The control of biofilm formation by hydrodynamics of purified water in industrial distribution system

Systems for storage and distribution of purified water at ambient temperature are highly susceptible to microbial contamination. The water flow, microbial content and chemical quality of the purified water in an industrial water system have been simulated in a biofilm annular reactor (BAR) to study the impact of different hydrodynamic conditions on biofilm development. Our results reveal the potential of stagnant purified water at total organic compounds (TOC) below 50ppb to develop biofilm that allows detachment of planktonic bacteria and colonization of new surfaces within 24h. However, under constant water flow over 7 days, the growth of initial biofilm was 40 times less, fewer bacteria were detached, and new surfaces were colonized to a lesser extent.
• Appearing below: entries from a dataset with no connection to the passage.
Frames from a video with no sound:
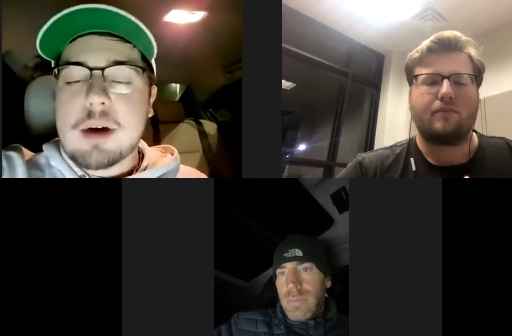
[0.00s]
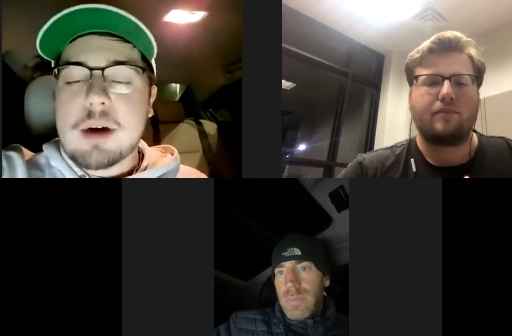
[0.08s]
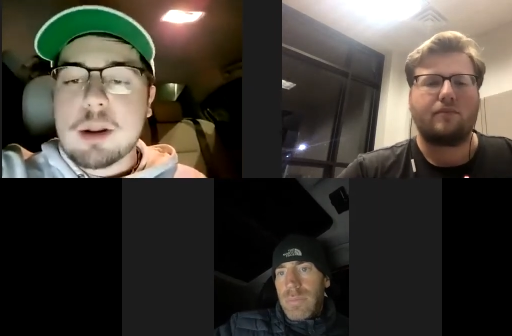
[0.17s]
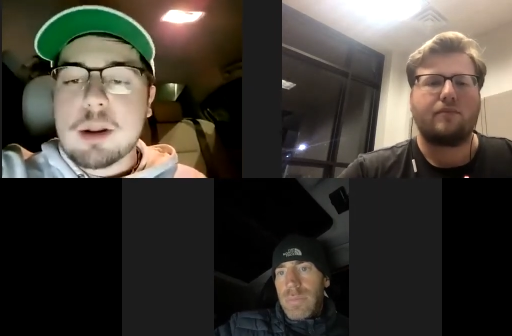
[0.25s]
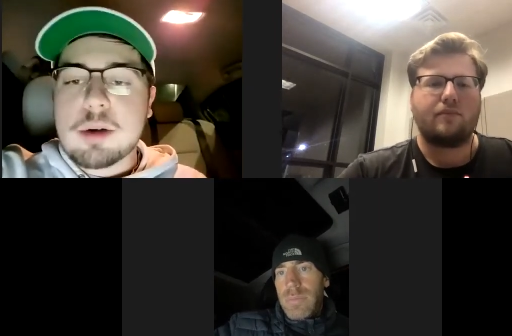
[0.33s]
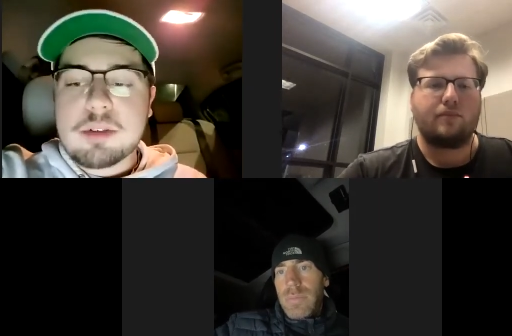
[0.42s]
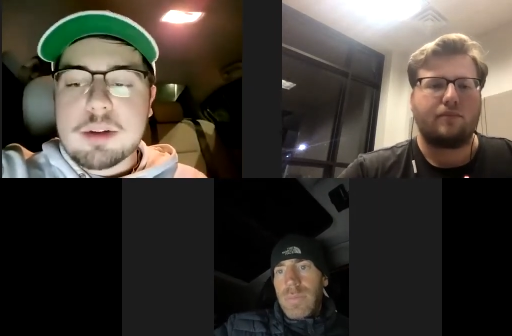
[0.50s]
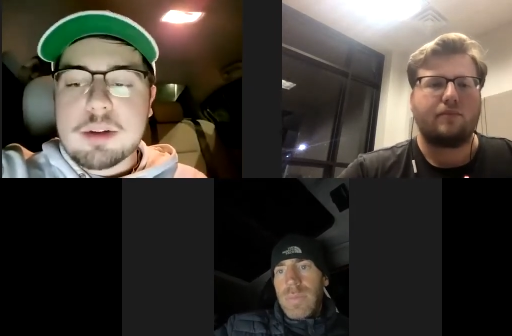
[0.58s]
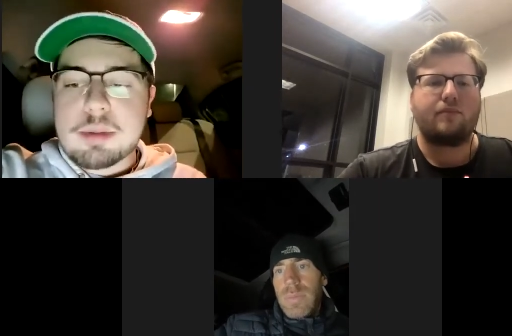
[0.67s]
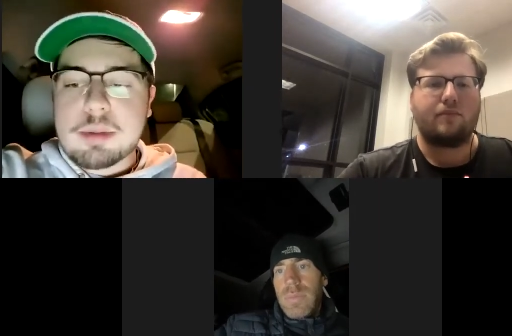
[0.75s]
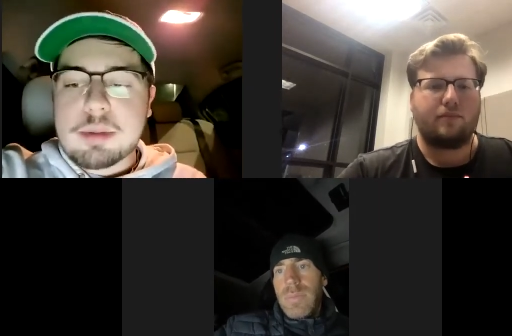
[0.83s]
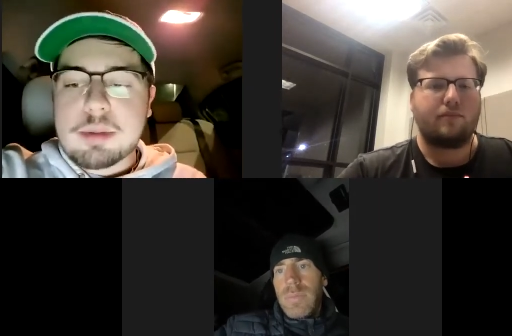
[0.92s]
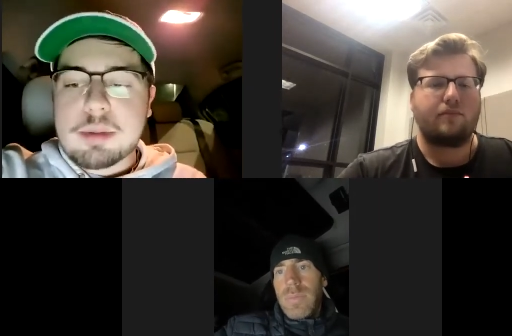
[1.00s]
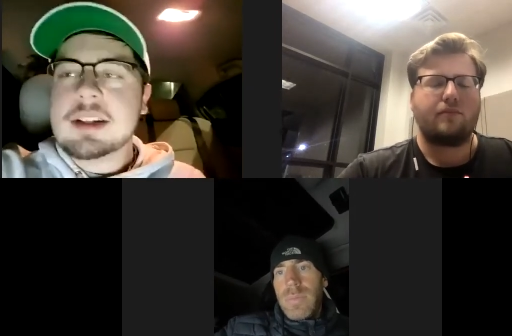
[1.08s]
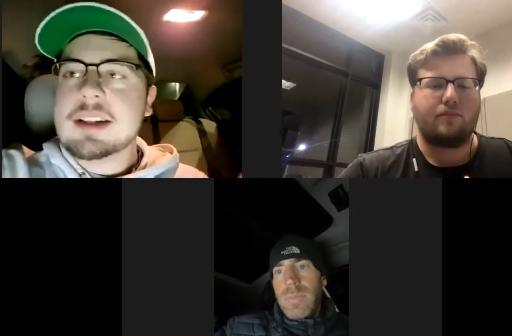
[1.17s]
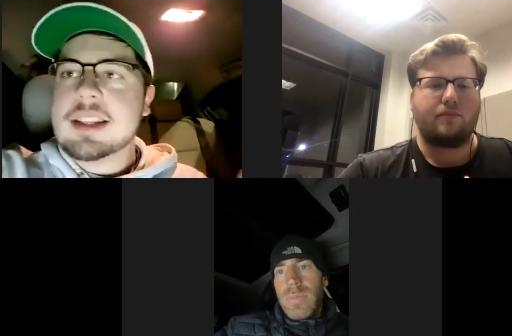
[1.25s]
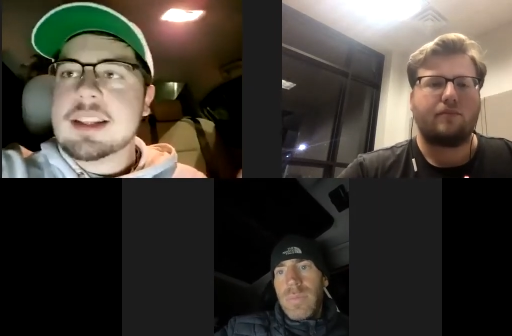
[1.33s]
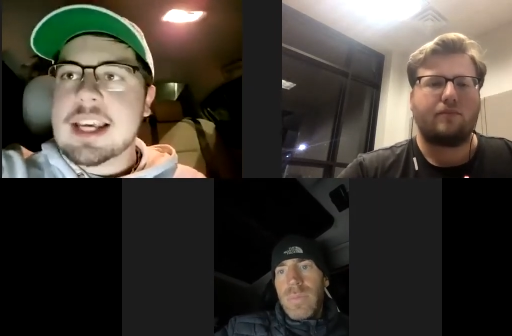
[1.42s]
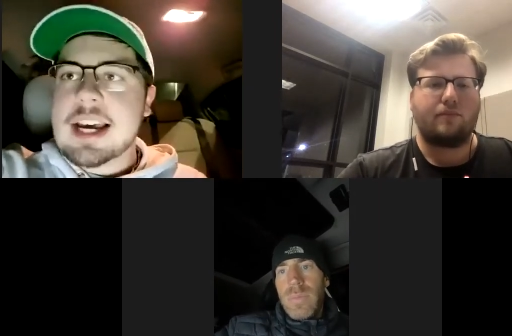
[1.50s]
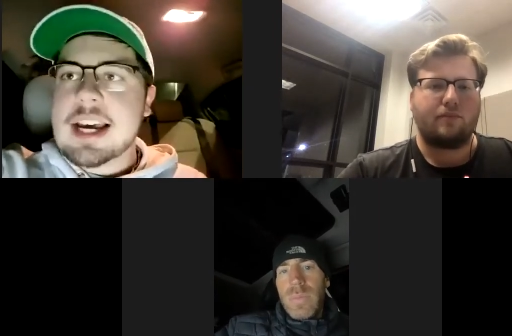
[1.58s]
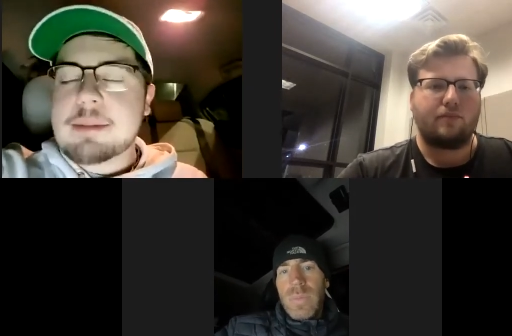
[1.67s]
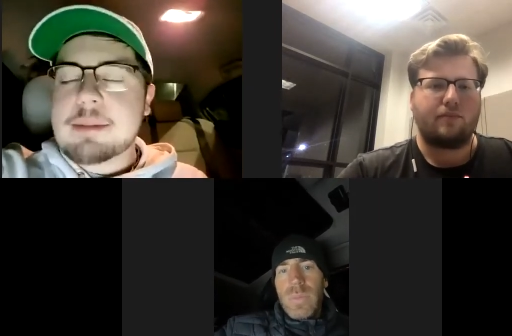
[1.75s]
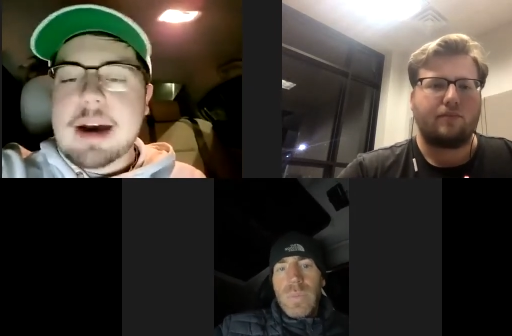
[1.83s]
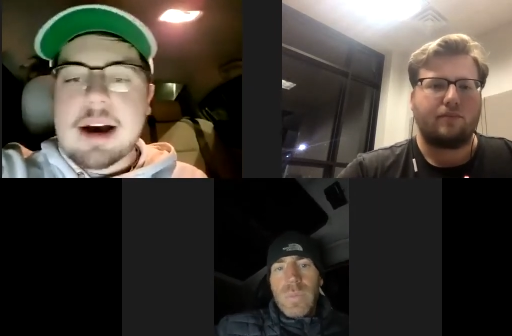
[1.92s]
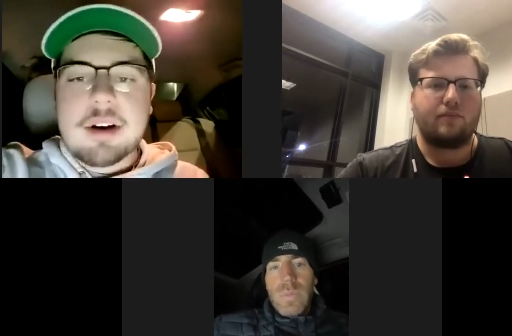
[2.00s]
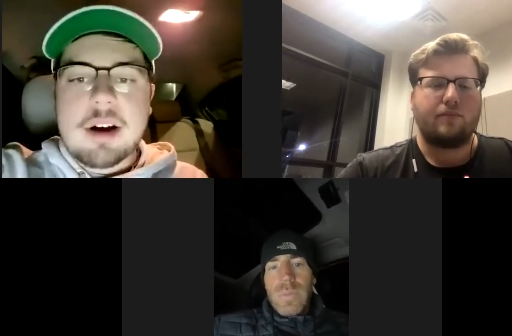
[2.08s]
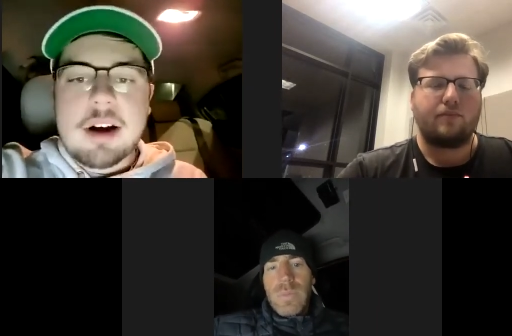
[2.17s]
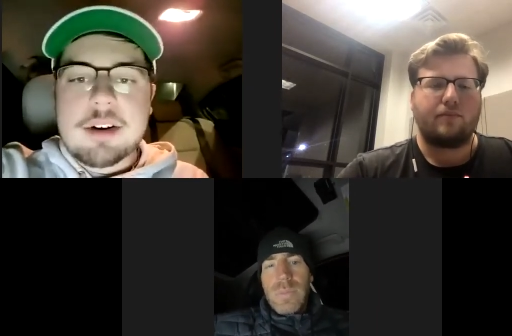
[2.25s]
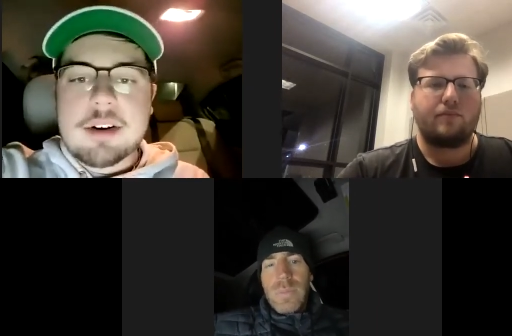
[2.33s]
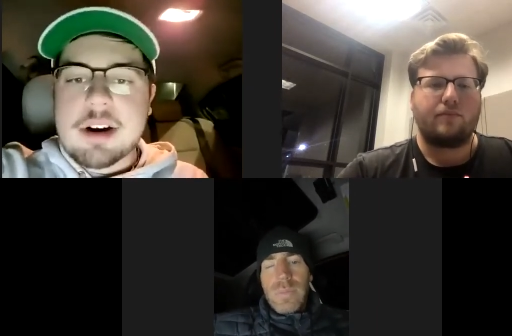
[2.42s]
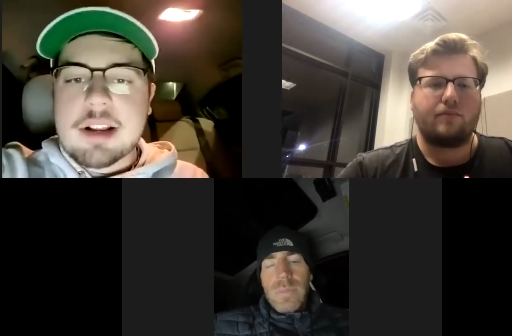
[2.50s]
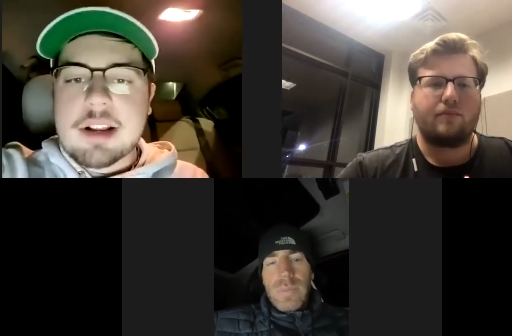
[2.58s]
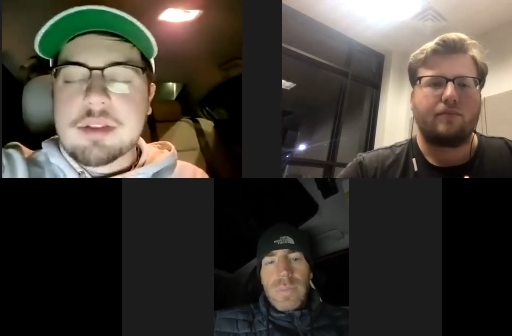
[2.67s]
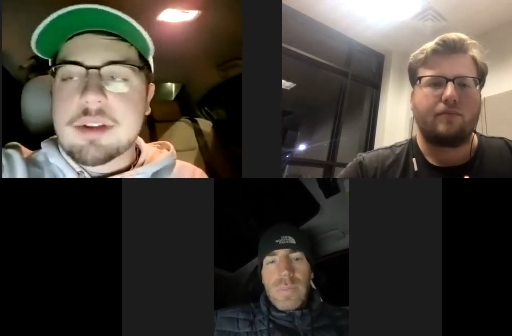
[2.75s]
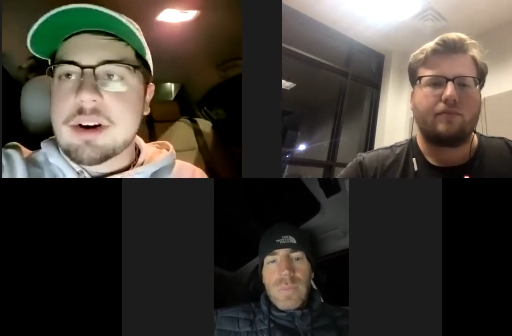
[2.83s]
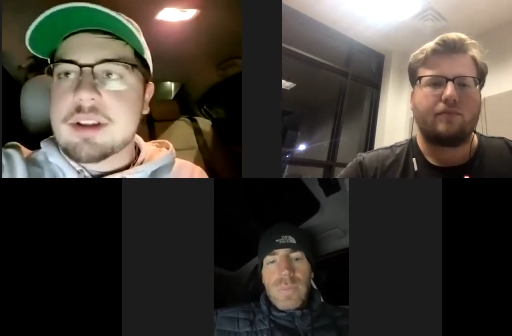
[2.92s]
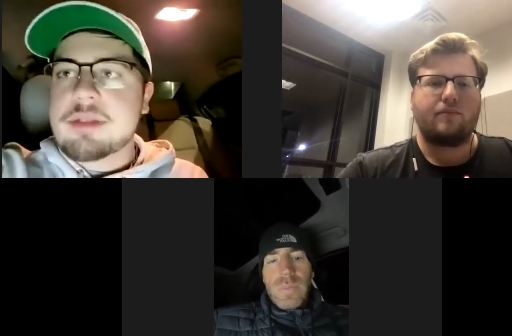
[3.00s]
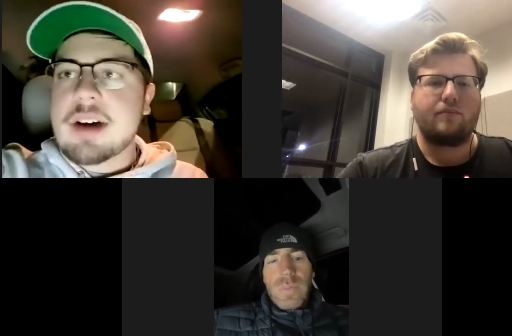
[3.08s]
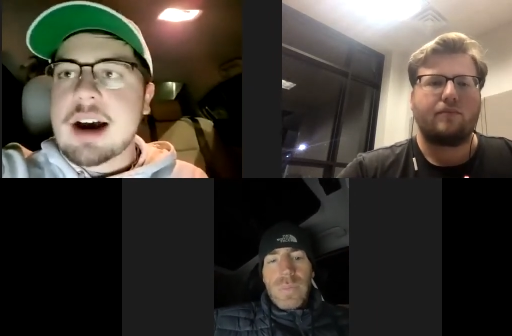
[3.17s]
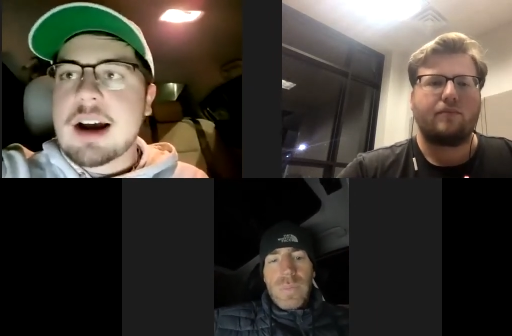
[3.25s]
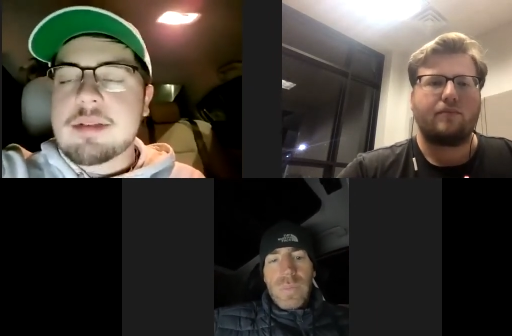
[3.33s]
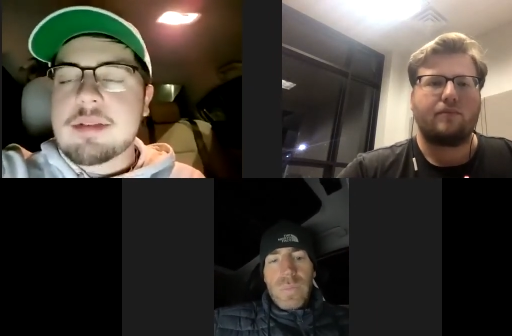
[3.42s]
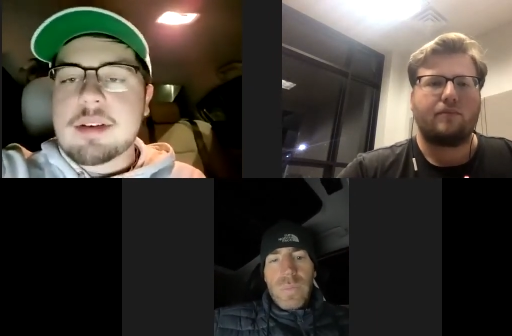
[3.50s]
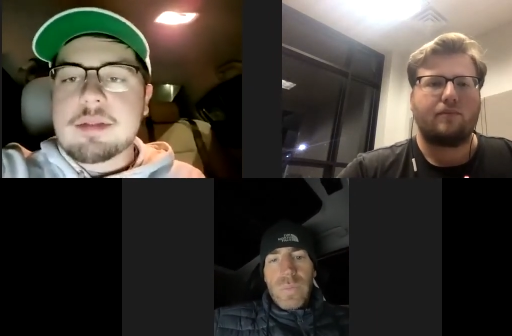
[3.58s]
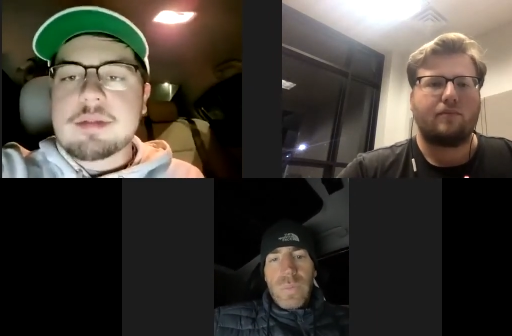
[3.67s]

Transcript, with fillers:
Speaker 1: all over the place. I think he had about 135 of,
Heterotrophic plate counts (HPCs) in biofilm were highly positively correlated with numbers of detached planktonic bacteria in effluent water. The study shows that the hydrodynamic conditions and level of planktonic HPC in water are critical for the development of biofilm at very low TOC. The results in the BAR agreed well with those from regular industrial microbial monitoring of purified water. To conclude, the BAR successfully simulates biofilm growth and can be used to establish an effective biofilm control strategy. However, the microbial quality of purified water in industrial system is a constant challenge; any increase of HPC in effluent water is a sign to take steps against excessive microbial growth.